Work instruction
Nothing in the records below should be altered in the copy, although the pictures must be left out.

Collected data
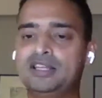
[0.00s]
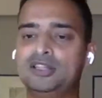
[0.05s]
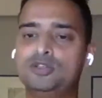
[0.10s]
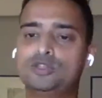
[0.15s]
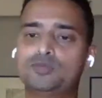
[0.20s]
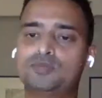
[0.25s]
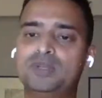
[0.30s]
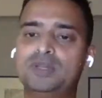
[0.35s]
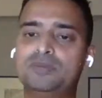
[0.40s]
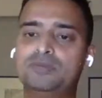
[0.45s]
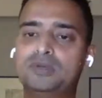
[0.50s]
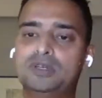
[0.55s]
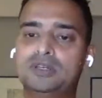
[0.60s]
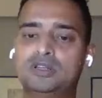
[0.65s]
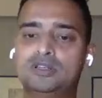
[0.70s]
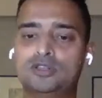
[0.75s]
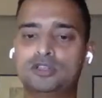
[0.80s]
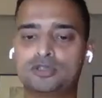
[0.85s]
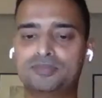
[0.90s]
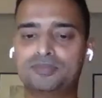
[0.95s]
Those
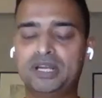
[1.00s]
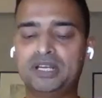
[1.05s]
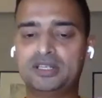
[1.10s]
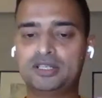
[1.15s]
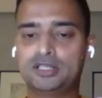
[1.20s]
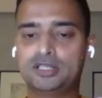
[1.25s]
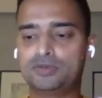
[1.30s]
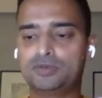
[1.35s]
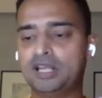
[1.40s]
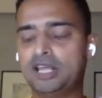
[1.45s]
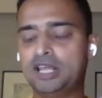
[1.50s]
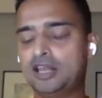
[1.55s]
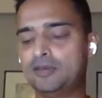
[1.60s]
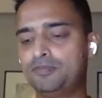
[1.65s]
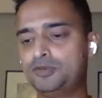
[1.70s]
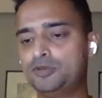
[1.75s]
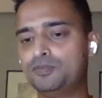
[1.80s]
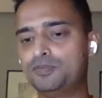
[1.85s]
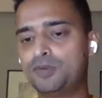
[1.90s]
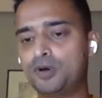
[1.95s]
people, those mentors will help
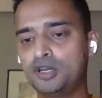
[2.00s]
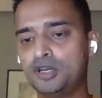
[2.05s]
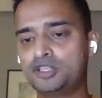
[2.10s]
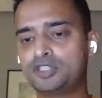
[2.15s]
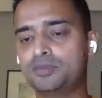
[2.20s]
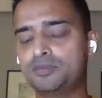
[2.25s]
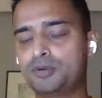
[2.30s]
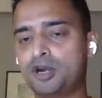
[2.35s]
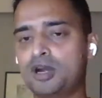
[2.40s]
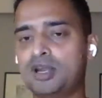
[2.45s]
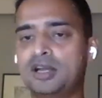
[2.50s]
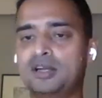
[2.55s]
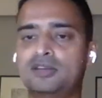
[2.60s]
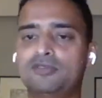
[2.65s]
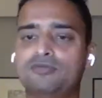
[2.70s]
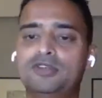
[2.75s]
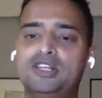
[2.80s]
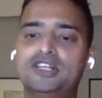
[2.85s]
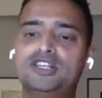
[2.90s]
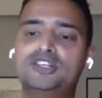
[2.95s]
you polish the
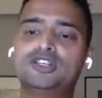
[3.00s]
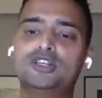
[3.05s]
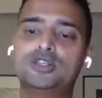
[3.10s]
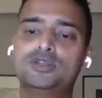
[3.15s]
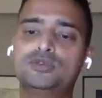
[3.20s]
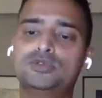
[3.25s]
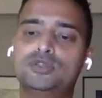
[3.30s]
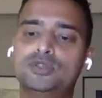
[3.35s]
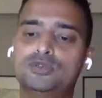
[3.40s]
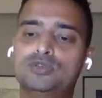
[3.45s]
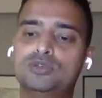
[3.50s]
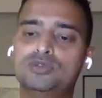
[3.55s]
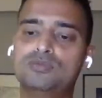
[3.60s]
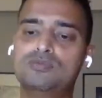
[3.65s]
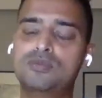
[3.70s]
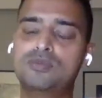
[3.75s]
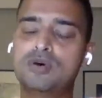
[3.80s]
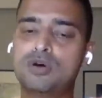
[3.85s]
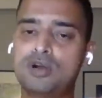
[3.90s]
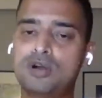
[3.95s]
product, will introduce you to
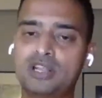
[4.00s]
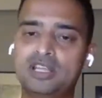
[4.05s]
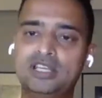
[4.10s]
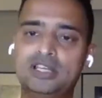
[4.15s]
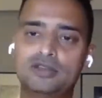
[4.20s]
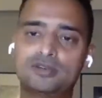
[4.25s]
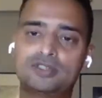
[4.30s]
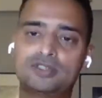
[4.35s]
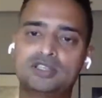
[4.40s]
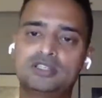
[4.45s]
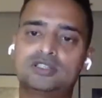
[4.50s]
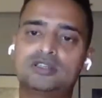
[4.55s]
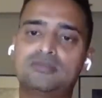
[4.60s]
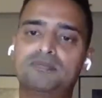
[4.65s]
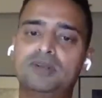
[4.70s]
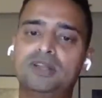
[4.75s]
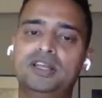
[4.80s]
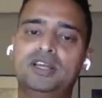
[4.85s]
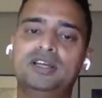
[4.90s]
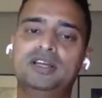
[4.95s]
more ecosystem
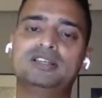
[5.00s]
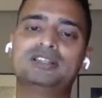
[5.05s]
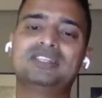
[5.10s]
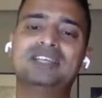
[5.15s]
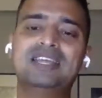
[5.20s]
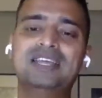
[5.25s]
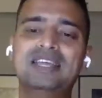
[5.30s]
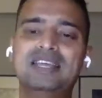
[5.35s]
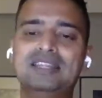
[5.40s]
players.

Reply to the exercise
[0.00s]
[0.05s]
[0.10s]
[0.15s]
[0.20s]
[0.25s]
[0.30s]
[0.35s]
[0.40s]
[0.45s]
[0.50s]
[0.55s]
[0.60s]
[0.65s]
[0.70s]
[0.75s]
[0.80s]
[0.85s]
[0.90s]
[0.95s]
Those
[1.00s]
[1.05s]
[1.10s]
[1.15s]
[1.20s]
[1.25s]
[1.30s]
[1.35s]
[1.40s]
[1.45s]
[1.50s]
[1.55s]
[1.60s]
[1.65s]
[1.70s]
[1.75s]
[1.80s]
[1.85s]
[1.90s]
[1.95s]
people, those mentors will help
[2.00s]
[2.05s]
[2.10s]
[2.15s]
[2.20s]
[2.25s]
[2.30s]
[2.35s]
[2.40s]
[2.45s]
[2.50s]
[2.55s]
[2.60s]
[2.65s]
[2.70s]
[2.75s]
[2.80s]
[2.85s]
[2.90s]
[2.95s]
you polish the
[3.00s]
[3.05s]
[3.10s]
[3.15s]
[3.20s]
[3.25s]
[3.30s]
[3.35s]
[3.40s]
[3.45s]
[3.50s]
[3.55s]
[3.60s]
[3.65s]
[3.70s]
[3.75s]
[3.80s]
[3.85s]
[3.90s]
[3.95s]
product, will introduce you to
[4.00s]
[4.05s]
[4.10s]
[4.15s]
[4.20s]
[4.25s]
[4.30s]
[4.35s]
[4.40s]
[4.45s]
[4.50s]
[4.55s]
[4.60s]
[4.65s]
[4.70s]
[4.75s]
[4.80s]
[4.85s]
[4.90s]
[4.95s]
more ecosystem
[5.00s]
[5.05s]
[5.10s]
[5.15s]
[5.20s]
[5.25s]
[5.30s]
[5.35s]
[5.40s]
players.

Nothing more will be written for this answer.